Je craignais, après avoir lu certaines critiques, d'avoir affaire à un film à la fois grandiloquent, confus et démonstratif. Mais ce que j'ai vu, c'est un film grandiose qui m'a tenu en haleine d'un bout à l'autre, malgré quelques longueurs, peut-être, vers la fin. Comment ne pas se passionner pour un tel récit, même s'il comporte des ellipses qui déroutent quelque peu? Mais qu'importe! La relation ambiguë, étrange, qu'entretiennent Freddy et Lancaster Dodd m'a véritablement passionné en même temps qu'elle m'a laissé avec plein de questions sans réponses (et c'est tant mieux!).

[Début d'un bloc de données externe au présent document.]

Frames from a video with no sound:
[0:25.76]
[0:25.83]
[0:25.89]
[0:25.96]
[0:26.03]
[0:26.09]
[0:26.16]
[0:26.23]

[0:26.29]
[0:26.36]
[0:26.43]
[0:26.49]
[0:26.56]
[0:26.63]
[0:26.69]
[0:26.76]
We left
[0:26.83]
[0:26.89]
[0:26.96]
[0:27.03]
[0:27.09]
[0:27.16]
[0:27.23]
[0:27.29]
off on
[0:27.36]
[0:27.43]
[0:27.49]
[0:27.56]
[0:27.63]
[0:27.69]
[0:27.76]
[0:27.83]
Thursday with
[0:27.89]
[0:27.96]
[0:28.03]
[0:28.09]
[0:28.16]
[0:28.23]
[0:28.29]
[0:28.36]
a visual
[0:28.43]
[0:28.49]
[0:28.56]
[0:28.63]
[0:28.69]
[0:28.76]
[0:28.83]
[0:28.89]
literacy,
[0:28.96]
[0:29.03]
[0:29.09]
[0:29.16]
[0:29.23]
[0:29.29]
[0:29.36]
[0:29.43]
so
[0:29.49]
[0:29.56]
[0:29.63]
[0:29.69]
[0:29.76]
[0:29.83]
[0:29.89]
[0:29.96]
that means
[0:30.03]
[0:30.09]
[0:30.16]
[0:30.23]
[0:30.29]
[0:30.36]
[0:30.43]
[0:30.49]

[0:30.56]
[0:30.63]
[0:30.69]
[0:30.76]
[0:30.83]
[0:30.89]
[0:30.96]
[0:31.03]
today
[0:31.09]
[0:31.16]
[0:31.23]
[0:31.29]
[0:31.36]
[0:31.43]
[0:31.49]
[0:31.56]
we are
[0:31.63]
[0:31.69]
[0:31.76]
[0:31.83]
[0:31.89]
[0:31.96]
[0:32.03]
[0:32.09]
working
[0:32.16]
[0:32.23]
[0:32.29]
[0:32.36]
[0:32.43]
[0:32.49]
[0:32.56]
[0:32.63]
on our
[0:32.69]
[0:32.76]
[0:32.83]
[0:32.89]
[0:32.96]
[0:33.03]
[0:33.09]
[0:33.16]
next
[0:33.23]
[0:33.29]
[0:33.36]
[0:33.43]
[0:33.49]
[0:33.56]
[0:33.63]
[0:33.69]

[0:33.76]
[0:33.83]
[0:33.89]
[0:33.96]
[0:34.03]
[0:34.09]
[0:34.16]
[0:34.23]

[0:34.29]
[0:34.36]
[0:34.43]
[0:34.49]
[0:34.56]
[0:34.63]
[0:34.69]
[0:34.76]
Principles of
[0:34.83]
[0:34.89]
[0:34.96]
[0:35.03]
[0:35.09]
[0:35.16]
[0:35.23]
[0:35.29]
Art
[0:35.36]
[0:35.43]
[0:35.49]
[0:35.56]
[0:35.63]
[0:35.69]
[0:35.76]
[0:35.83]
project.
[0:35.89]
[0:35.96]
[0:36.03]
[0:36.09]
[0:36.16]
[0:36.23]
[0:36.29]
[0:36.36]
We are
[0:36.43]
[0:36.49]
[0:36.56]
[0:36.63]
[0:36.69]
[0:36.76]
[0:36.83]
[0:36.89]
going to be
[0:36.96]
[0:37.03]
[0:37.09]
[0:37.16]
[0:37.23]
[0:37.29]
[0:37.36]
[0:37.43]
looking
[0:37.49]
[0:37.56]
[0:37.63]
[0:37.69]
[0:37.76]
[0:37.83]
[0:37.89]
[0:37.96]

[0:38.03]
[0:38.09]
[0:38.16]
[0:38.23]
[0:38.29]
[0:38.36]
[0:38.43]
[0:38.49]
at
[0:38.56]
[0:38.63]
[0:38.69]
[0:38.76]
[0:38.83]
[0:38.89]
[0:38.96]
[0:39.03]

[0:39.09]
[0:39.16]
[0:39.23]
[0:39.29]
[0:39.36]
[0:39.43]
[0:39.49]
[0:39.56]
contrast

Qui est donc ce Freddy, ce vétéran de la Seconde Guerre mondiale, qui reste habité par des pulsions de violence incontrôlées et qui s'attache cependant à un gourou? Qui est Lancaster Dodd, le Maître, le fondateur d'un mouvement que l'on voit virer à la secte, maître certes mais néanmoins dépendant et de son disciple et de son épouse (car c'est elle qui, parfois, tire les ficelles)? Maître et disciple incarnés par des acteurs impressionnants: Philip Seymour Hoffmann et Joaquin Phoenix.

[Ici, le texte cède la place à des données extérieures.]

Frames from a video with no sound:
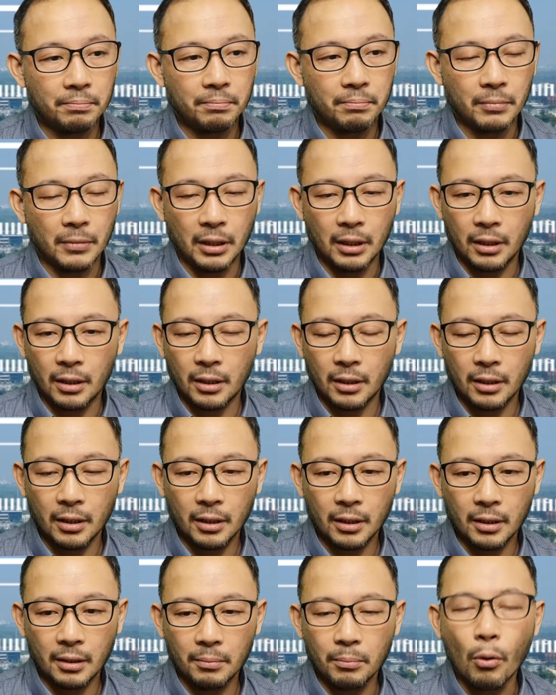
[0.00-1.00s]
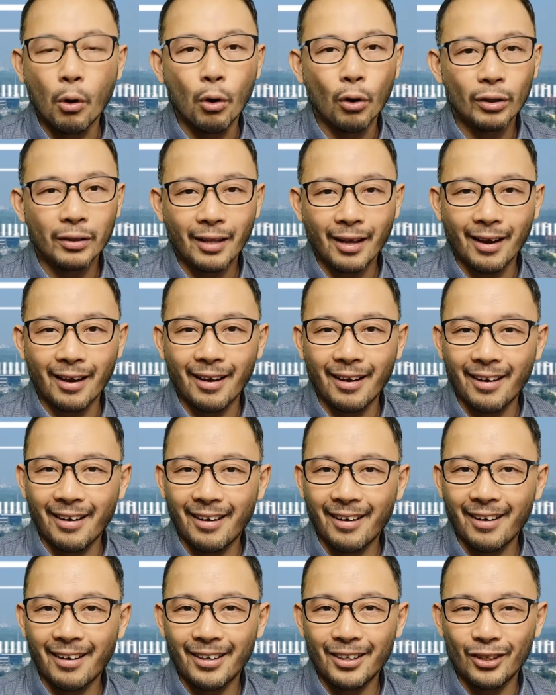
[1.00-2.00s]

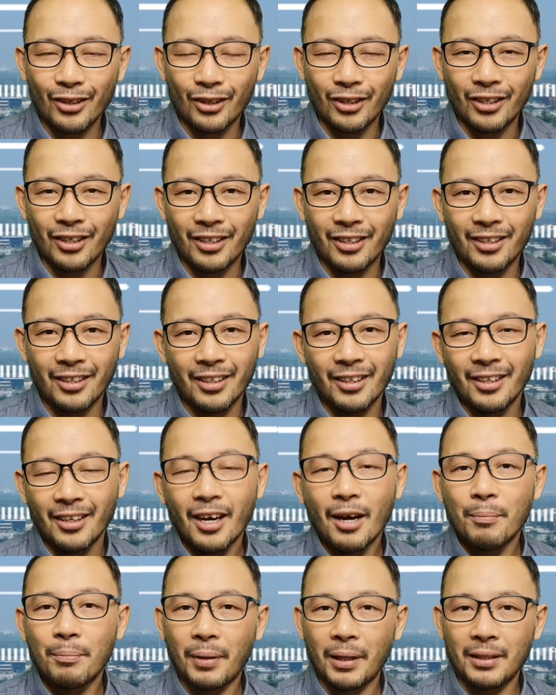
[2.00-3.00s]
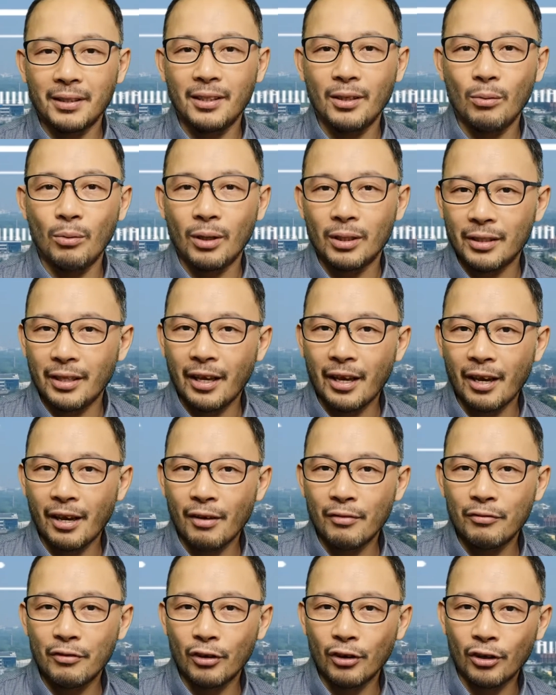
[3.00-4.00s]
Mona, your Pande
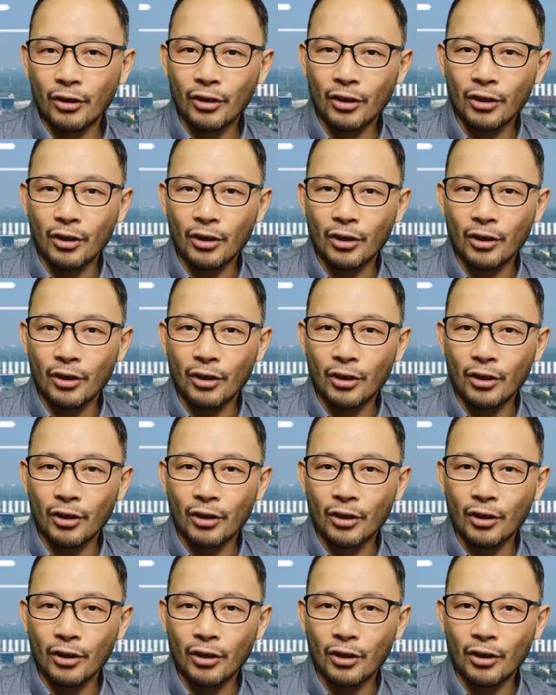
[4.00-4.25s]
whatever,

Pour créer le personnage de Lancaster Dodd, le gourou, le réalisateur s'est inspiré du fondateur de la scientologie, L. Ron Hubbard. Mais bien sûr, Paul Thomas Anderson s'est bien gardé de faire un film à thèse. "The Master" n'est une charge ni contre la scientologie ni contre son fondateur, il est mieux que cela, il montre comment un homme aux théories fumeuses, qui écrit des livres qui ne valent pas un clou, parvient cependant par d'habiles méthodes de suggestion à fasciner des esprits crédules et à faire des disciples. Et même ceux qui ne sont pas crédules et qui ont deviné qu'ils ont affaire à un expert en fumisterie, même Freddy, qui n'est pas dupe, défend celui qu'il considère comme un maître. De ce point de vue, il me semble que le film est sans ambigüité et donne à voir le gourou et la secte pour ce qu'ils sont.
Certes, voilà un film complexe, qui ne conviendra pas à ceux qui vont au cinéma pour paresser devant l'écran. Les autres n'auront qu'une idée: revoir ce film et le revoir encore, car ils ne sont pas près d'en épuiser toute la signification.